# The Train to Labrador



## Anthony (Jul 8, 2007)

I thought I would take the opportunity to highlight a little-known, weekly passenger rail service that connects the Canadian province of Quebec with the territory of Labrador.

http://query.nytimes.com/gst/fullpage.html...agewanted=print

http://www.photosbystevenjbrown.com/qnsl/qnsl.html

http://www.railcan.ca/sec_new/en_new_details.asp?newId=1063

This service is operated by the mining company which maintains the tracks for freight use, and serves the residents of the mining towns of Labrador City, Wabush, and Schefferville (in Quebec). The train isn't that expensive, and one can get to Sept-Iles by bus from Montreal much more cheaply than by air. From Sept-Iles, you can take the train to Schefferville on the weekly northbound, overnight at the Guest House, and return to Sept-Iles the next morning on the weekly southbound.

It appears that the only way to book a ticket is over the phone or by fax. Might be a fun, unconventional trip.


----------



## Superliner Diner (Jul 8, 2007)

Thanks, Anthony, I was wondering what had happened to the former QNS&L passenger service.

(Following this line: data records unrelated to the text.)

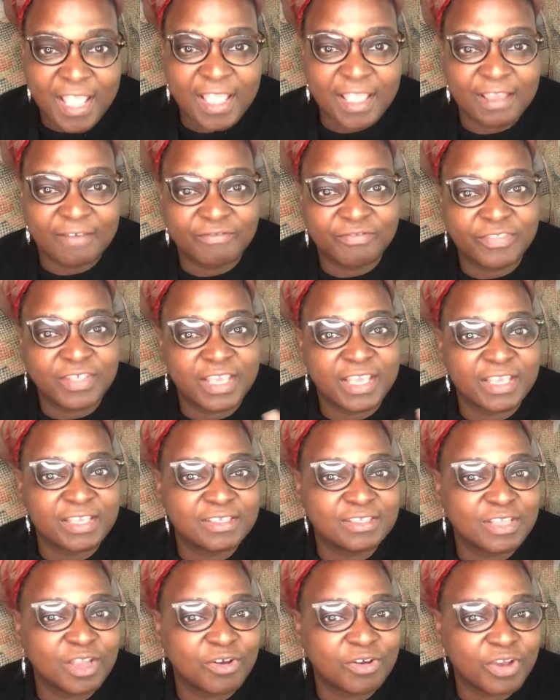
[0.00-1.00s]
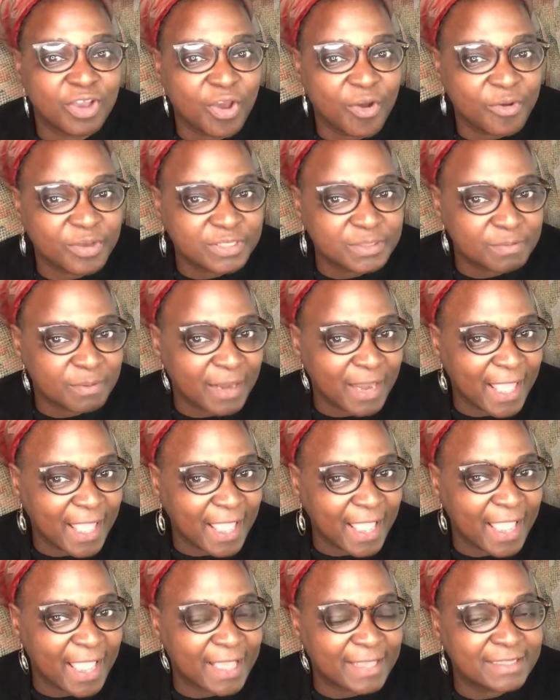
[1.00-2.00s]
If things don't go as
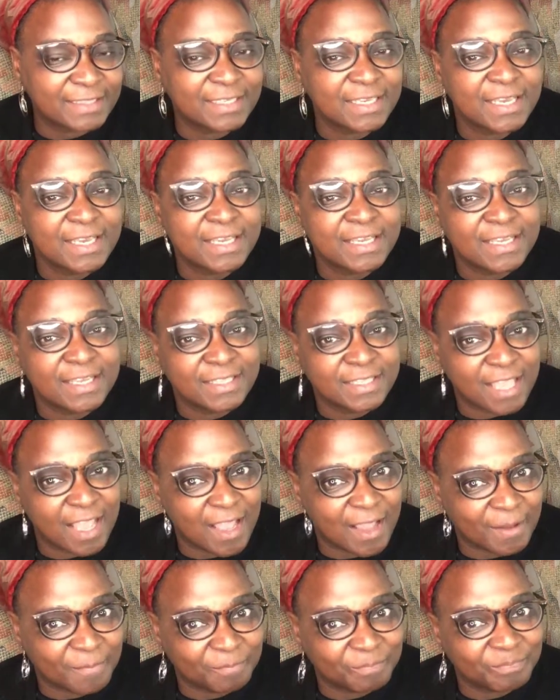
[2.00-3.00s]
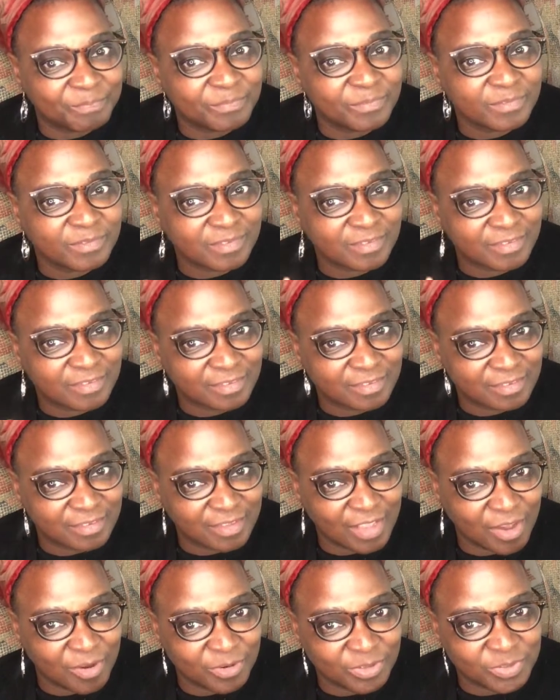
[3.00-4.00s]
planned,
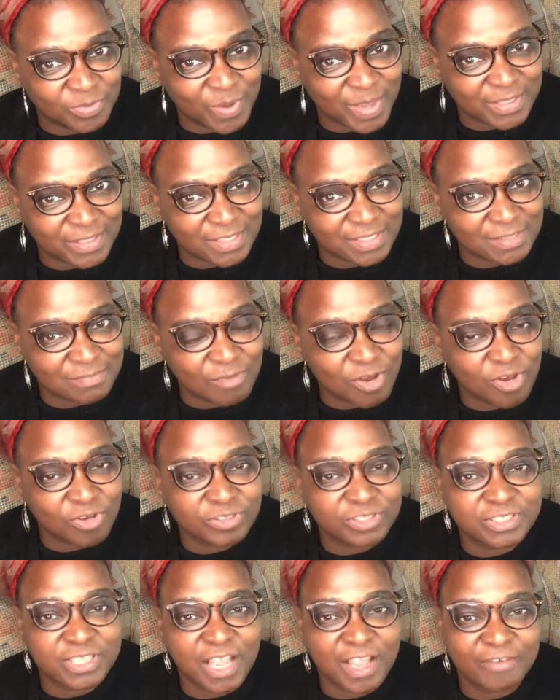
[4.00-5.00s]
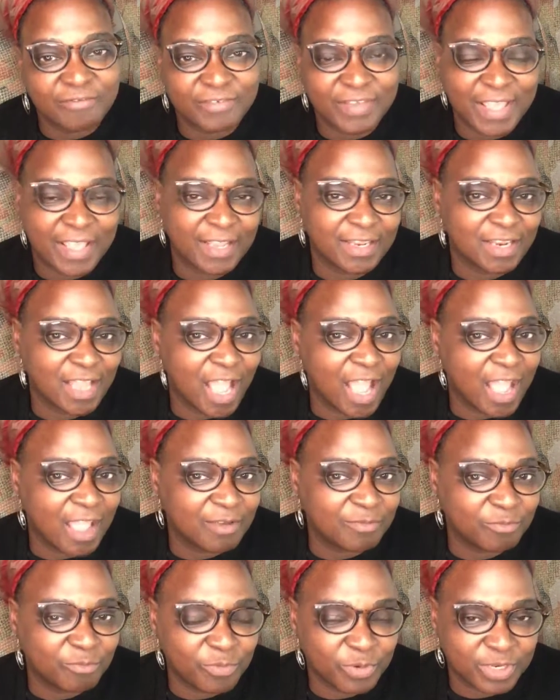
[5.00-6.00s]
don't sweat the small stuff. And I
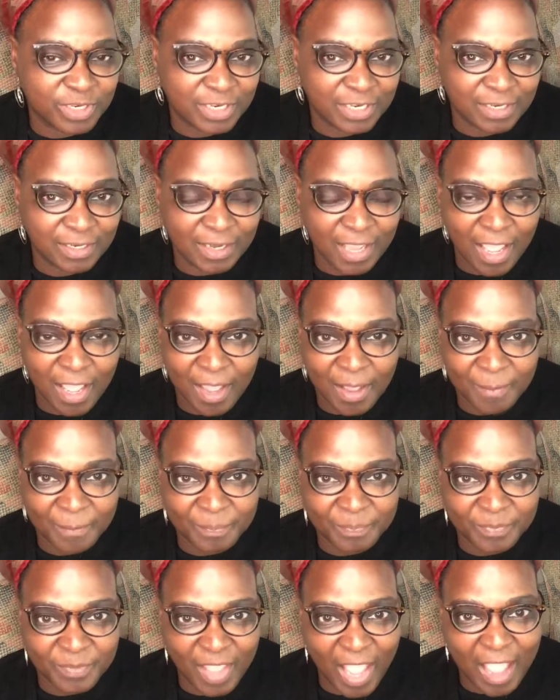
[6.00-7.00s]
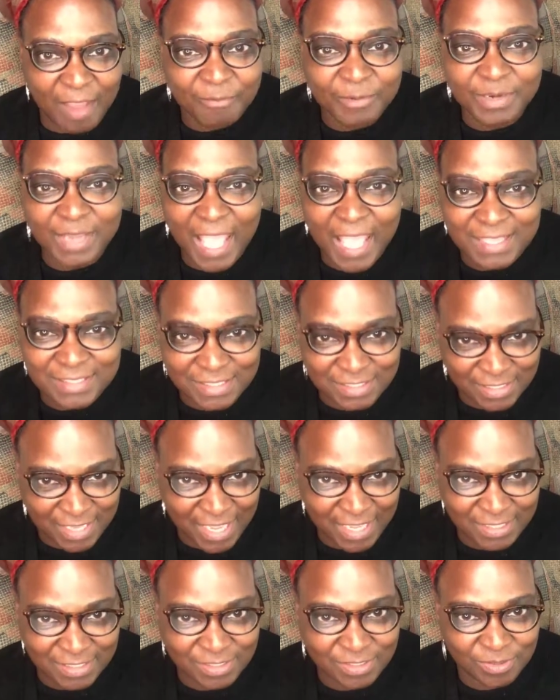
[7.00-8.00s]
would
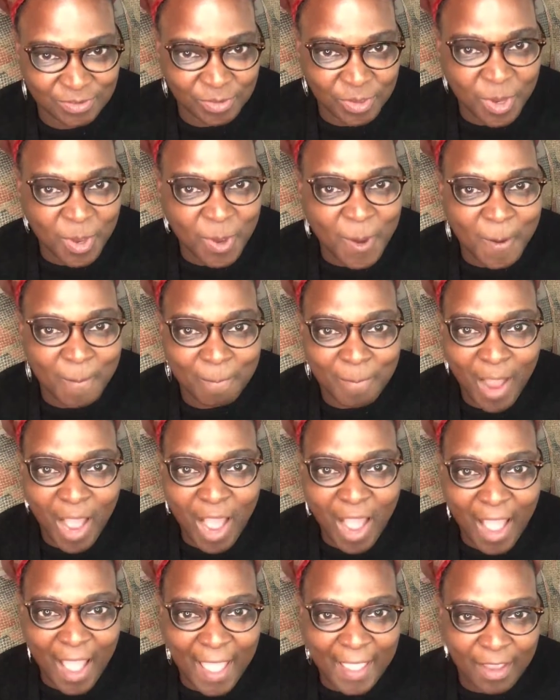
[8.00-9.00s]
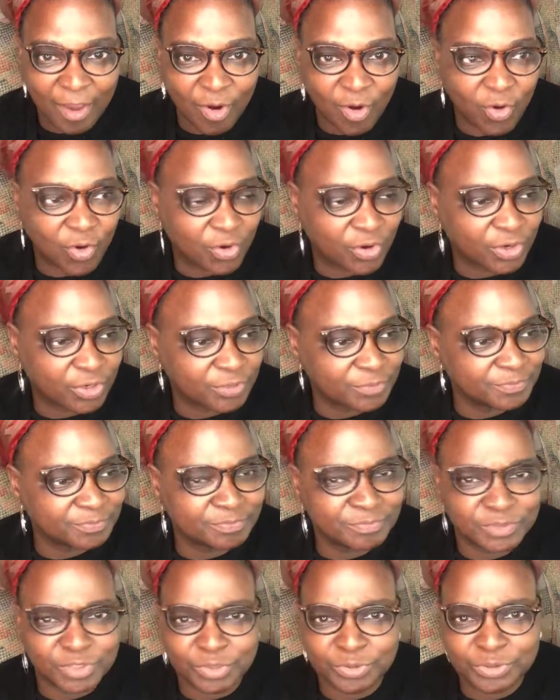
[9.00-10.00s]
hesitate to buy or
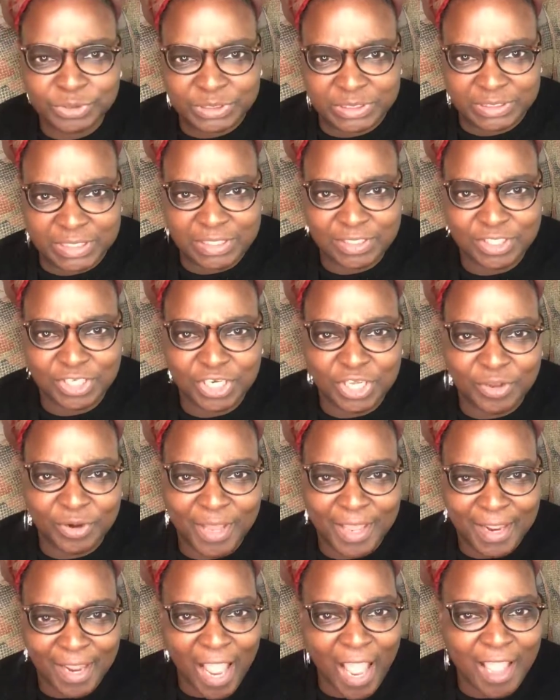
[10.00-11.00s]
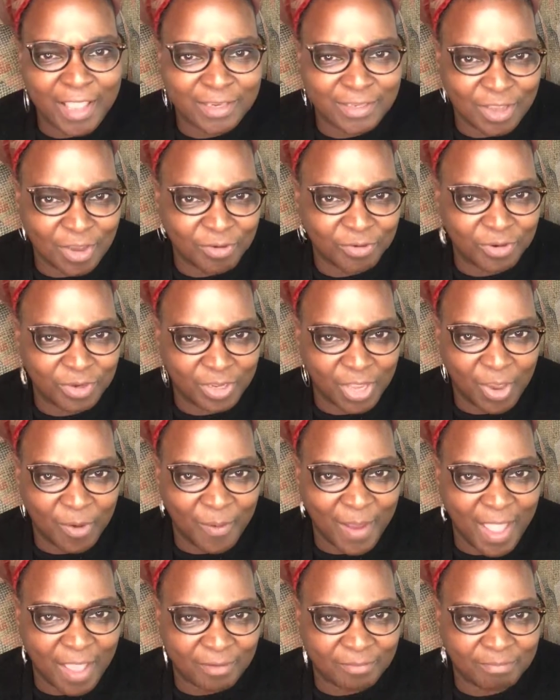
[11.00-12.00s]
do, like I don't go
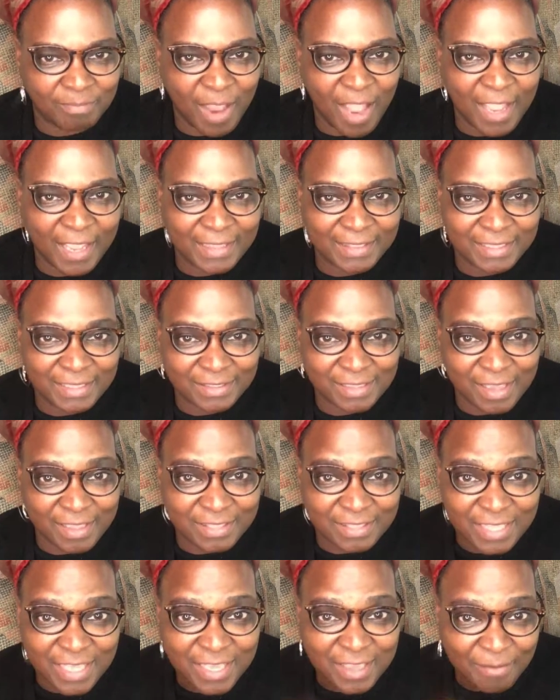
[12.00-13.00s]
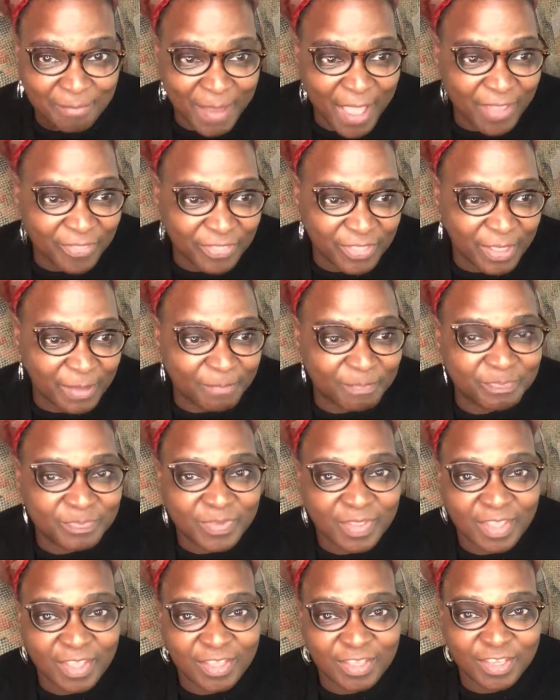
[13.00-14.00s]
out buying things. I think about them.
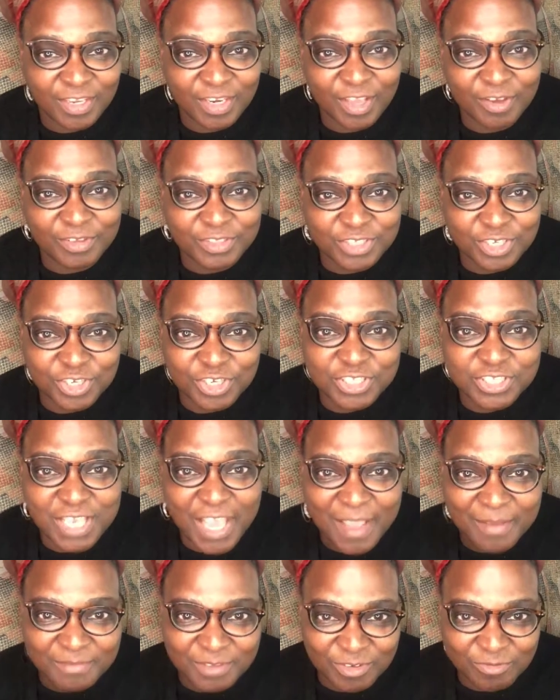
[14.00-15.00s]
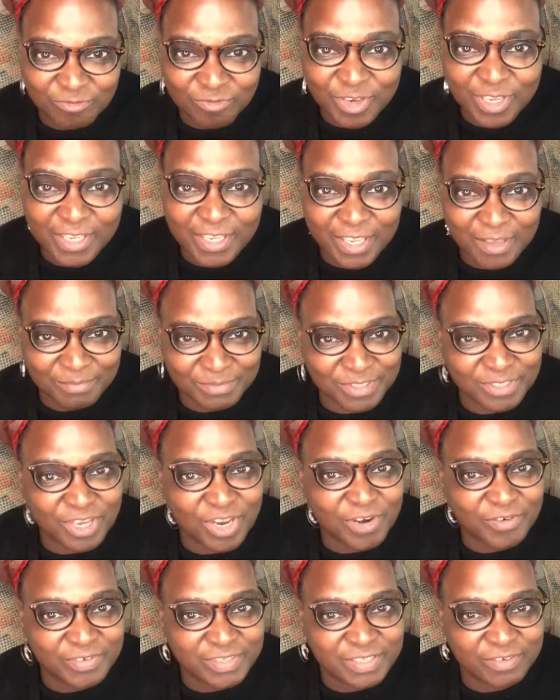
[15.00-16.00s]
It's a good time to really
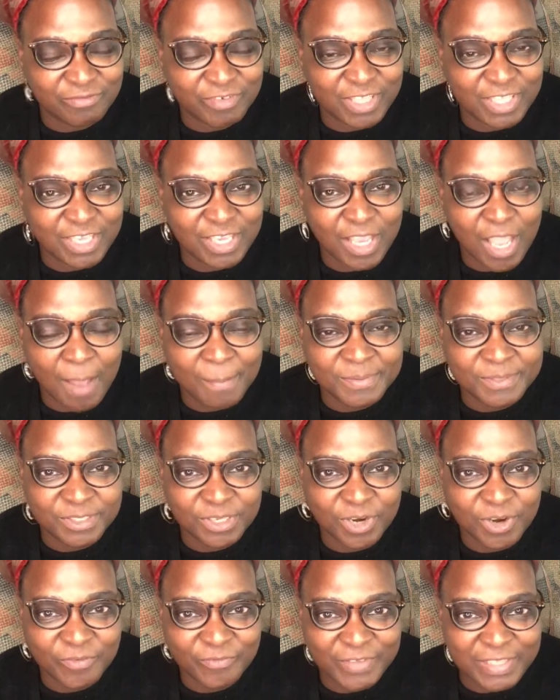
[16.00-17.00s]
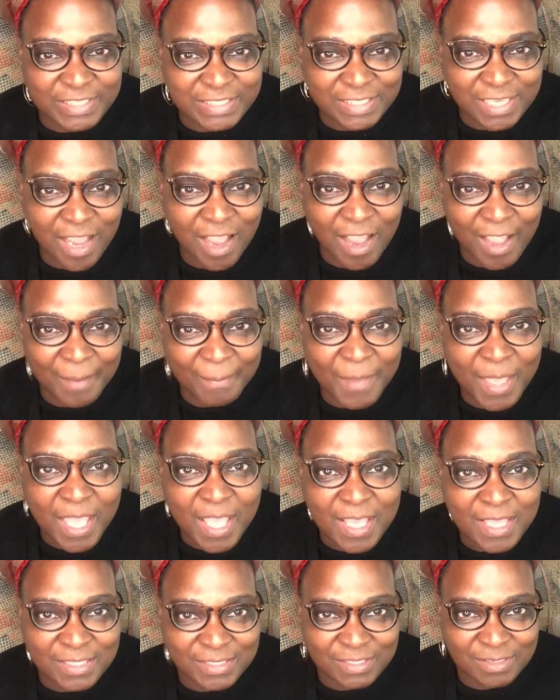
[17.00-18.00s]
observe. It's a really observant time
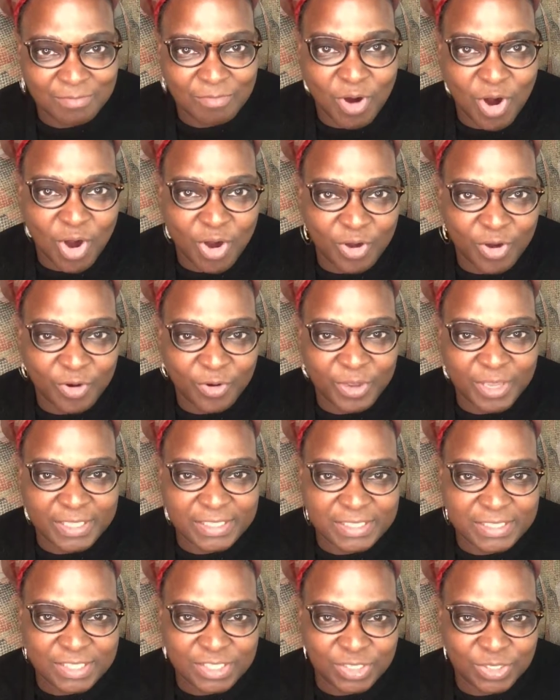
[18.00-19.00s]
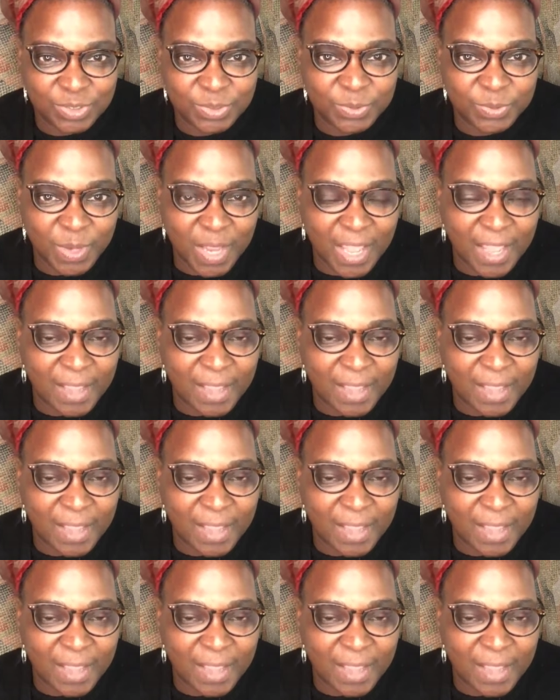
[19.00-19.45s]
tomorrow, and to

Maybe you can have your _next_ gathering of railfans in Sept-Iles?


----------



## Anthony (Jul 8, 2007)

Yeah, right! I think we'd temporarily double its population. 

Apparently the QNS&L sold the service to an Aboriginal-owned entity ... not sure if that was in those links I pasted. http://www.turtleisland.org/discussion/viewtopic.php?p=6406

"The IRON ORE COMPANY OF CANADA has transferred its passenger rail services between Schefferville and Sept-Iles to TSHIUETIN RAIL TRANSPORTATION CORP. TRT is owned jointly by the Nation Innu Matimekush/Lac-John, the Naskapi Nation of Kawawachikamach and Innu Takuaikan Uashat mak Mani-Utenam. "


----------